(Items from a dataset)

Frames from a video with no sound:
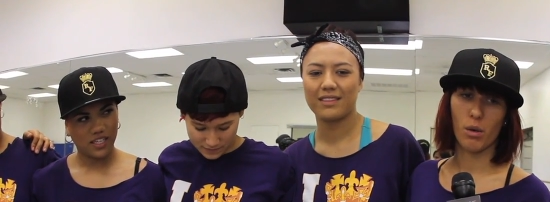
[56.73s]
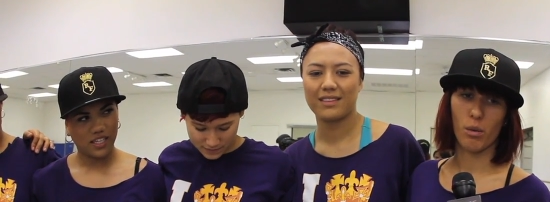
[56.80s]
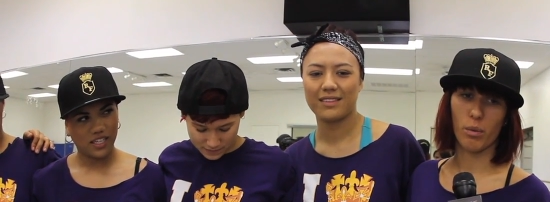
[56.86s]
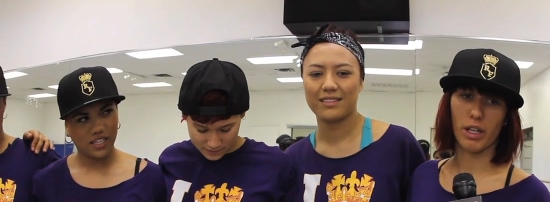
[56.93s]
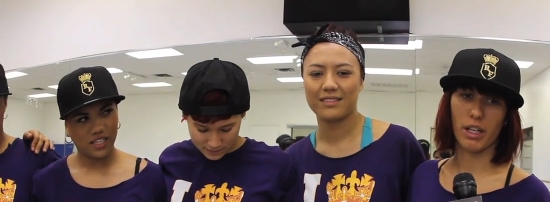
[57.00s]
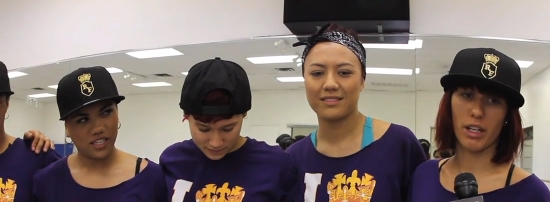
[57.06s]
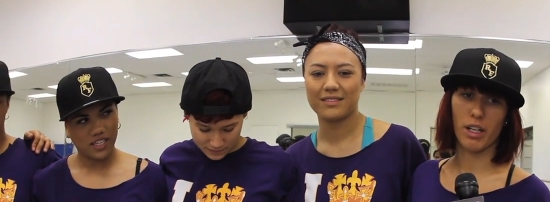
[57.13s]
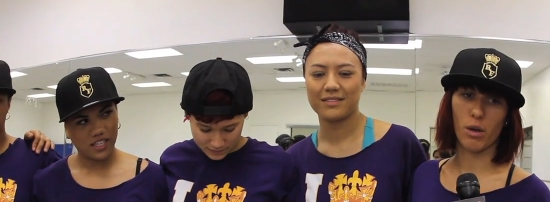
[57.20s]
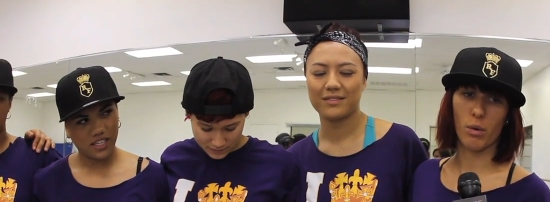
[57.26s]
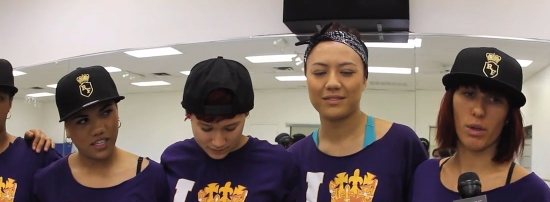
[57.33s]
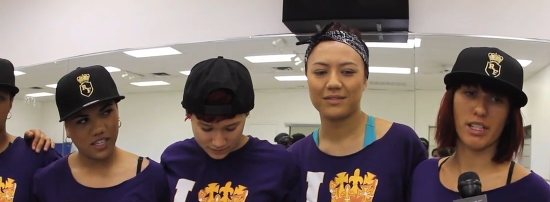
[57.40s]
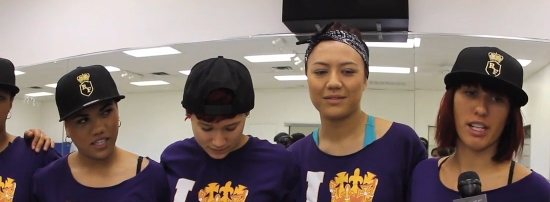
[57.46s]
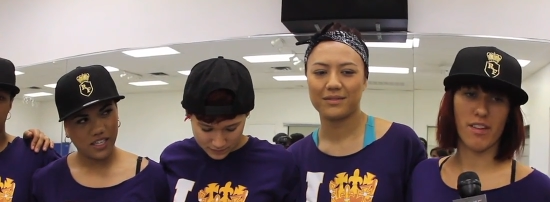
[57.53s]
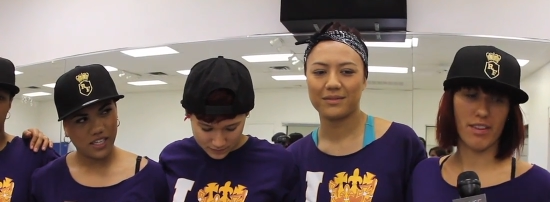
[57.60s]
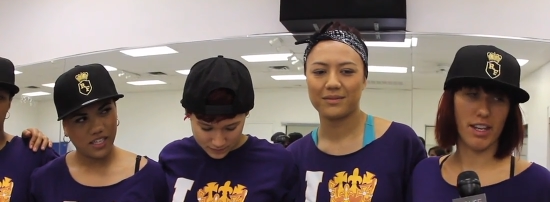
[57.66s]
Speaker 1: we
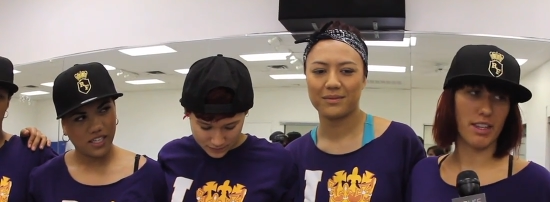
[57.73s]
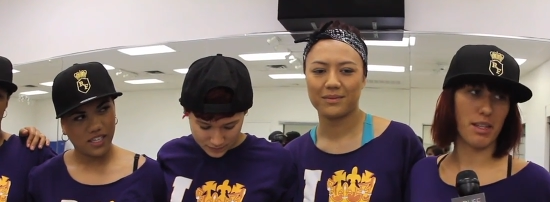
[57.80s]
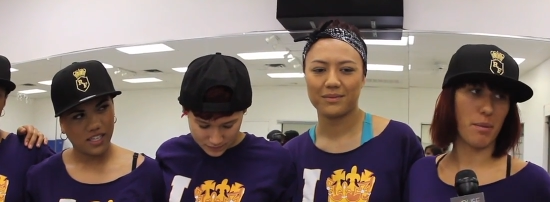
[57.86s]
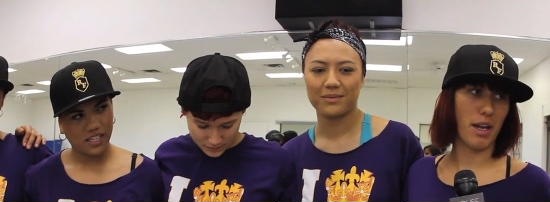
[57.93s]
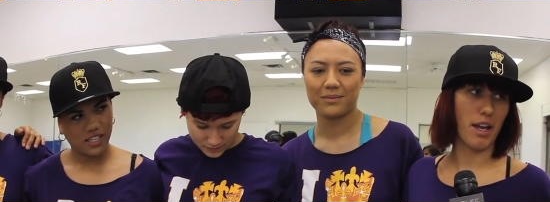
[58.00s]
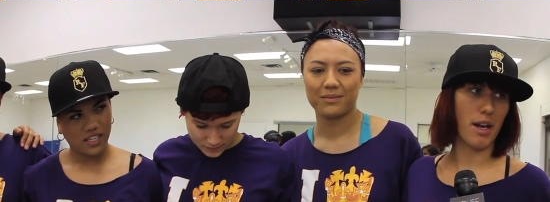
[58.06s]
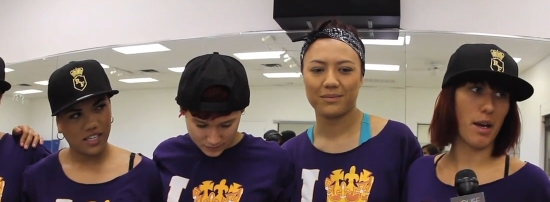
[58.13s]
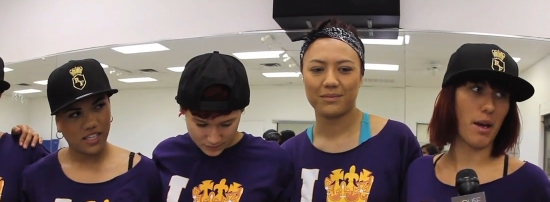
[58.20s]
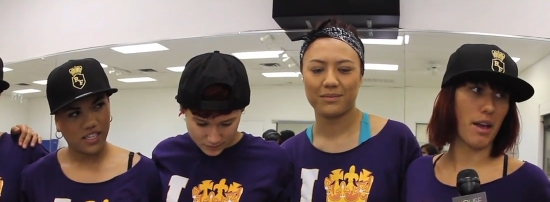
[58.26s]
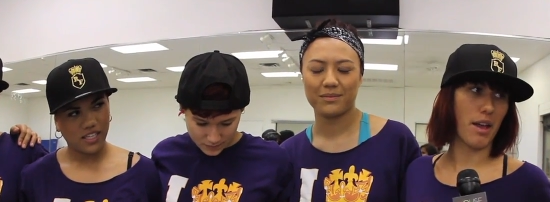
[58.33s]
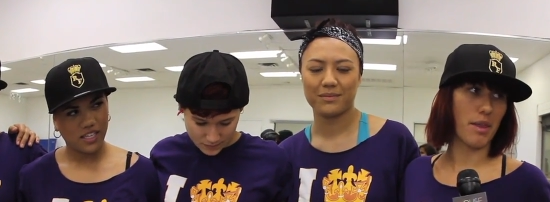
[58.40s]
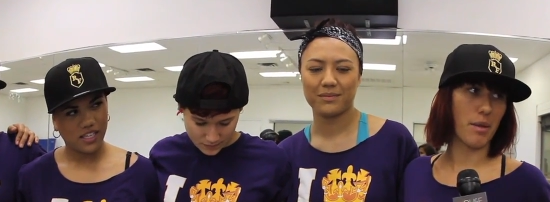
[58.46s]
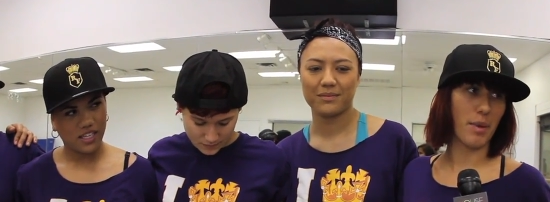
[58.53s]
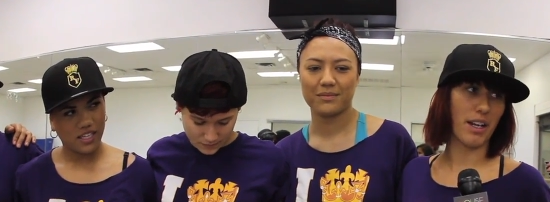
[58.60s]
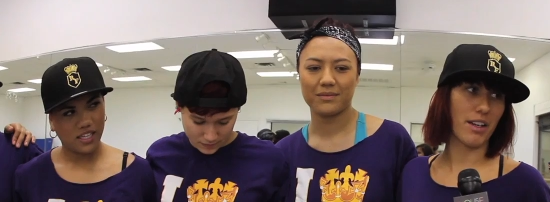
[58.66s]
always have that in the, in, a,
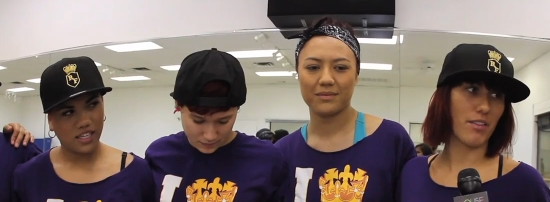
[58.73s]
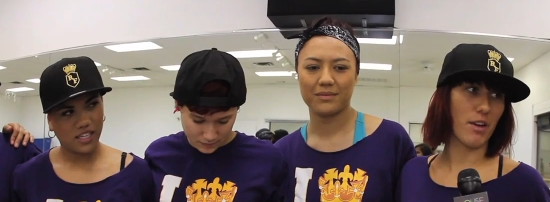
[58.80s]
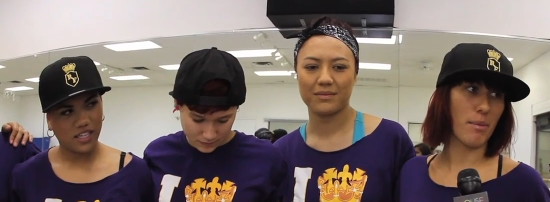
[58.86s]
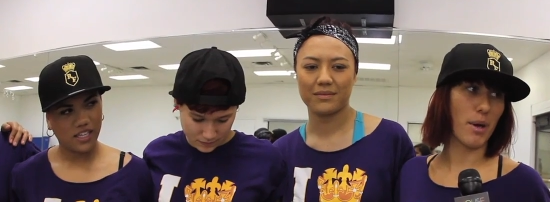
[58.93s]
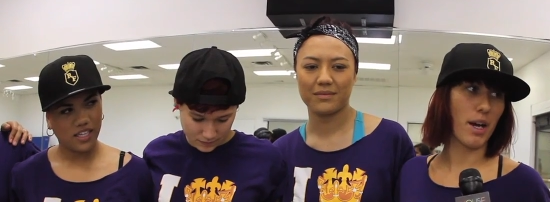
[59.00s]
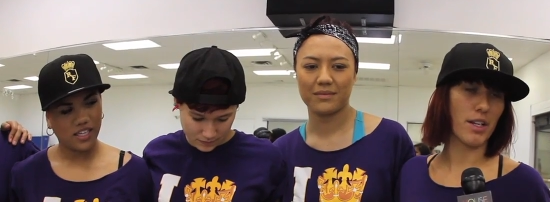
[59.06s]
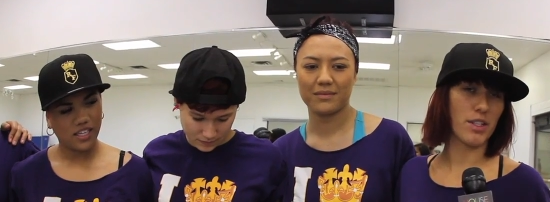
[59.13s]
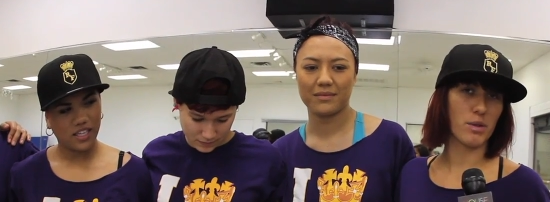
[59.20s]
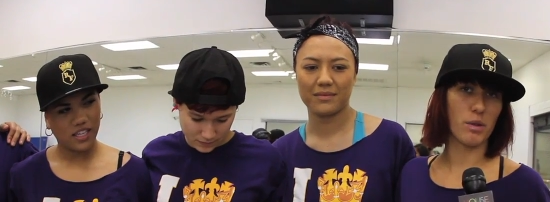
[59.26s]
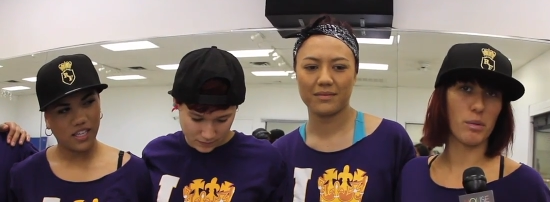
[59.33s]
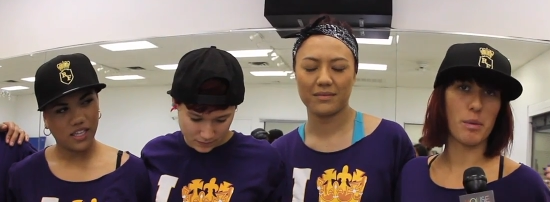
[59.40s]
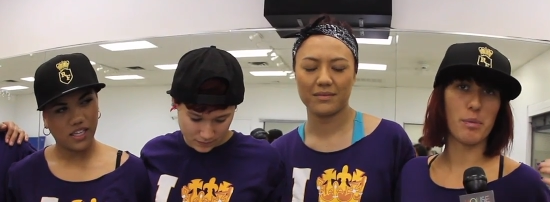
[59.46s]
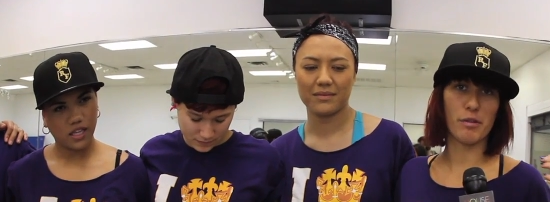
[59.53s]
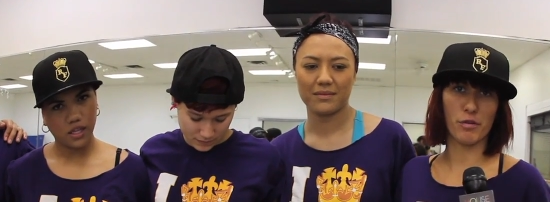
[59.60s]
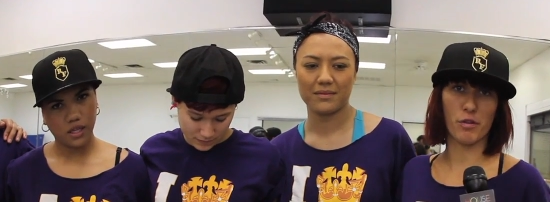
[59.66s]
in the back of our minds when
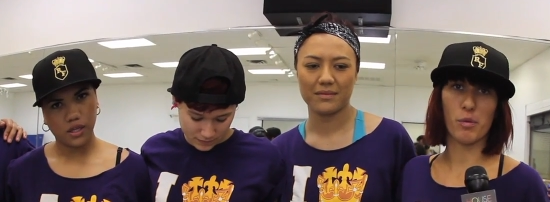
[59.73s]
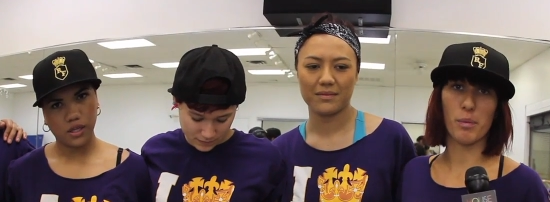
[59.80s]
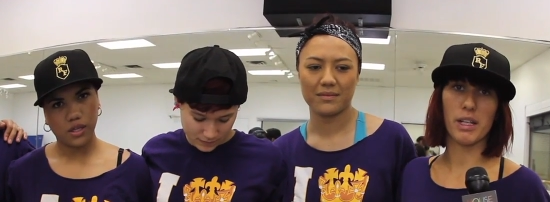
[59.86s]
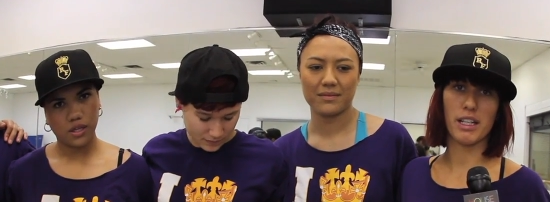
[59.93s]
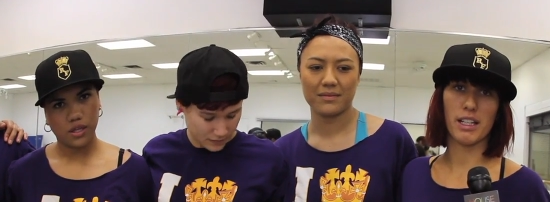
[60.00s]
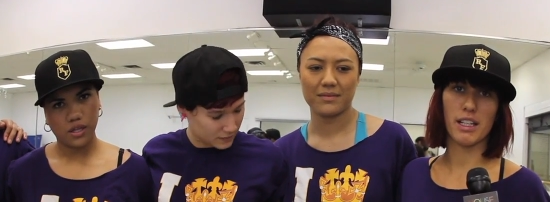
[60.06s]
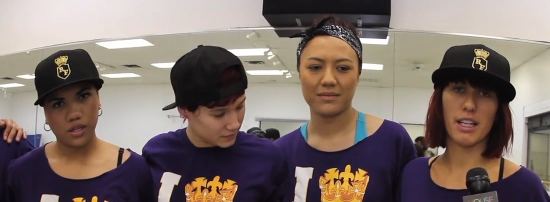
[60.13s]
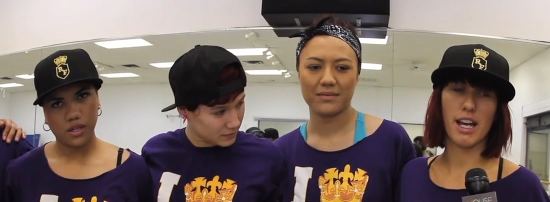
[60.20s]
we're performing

• Problem to work on: Exclude all images, then retype the records above without alteration.

• Completed task:
Frames from a video with no sound:
[56.73s]
[56.80s]
[56.86s]
[56.93s]
[57.00s]
[57.06s]
[57.13s]
[57.20s]
[57.26s]
[57.33s]
[57.40s]
[57.46s]
[57.53s]
[57.60s]
[57.66s]
Speaker 1: we
[57.73s]
[57.80s]
[57.86s]
[57.93s]
[58.00s]
[58.06s]
[58.13s]
[58.20s]
[58.26s]
[58.33s]
[58.40s]
[58.46s]
[58.53s]
[58.60s]
[58.66s]
always have that in the, in, a,
[58.73s]
[58.80s]
[58.86s]
[58.93s]
[59.00s]
[59.06s]
[59.13s]
[59.20s]
[59.26s]
[59.33s]
[59.40s]
[59.46s]
[59.53s]
[59.60s]
[59.66s]
in the back of our minds when
[59.73s]
[59.80s]
[59.86s]
[59.93s]
[60.00s]
[60.06s]
[60.13s]
[60.20s]
we're performing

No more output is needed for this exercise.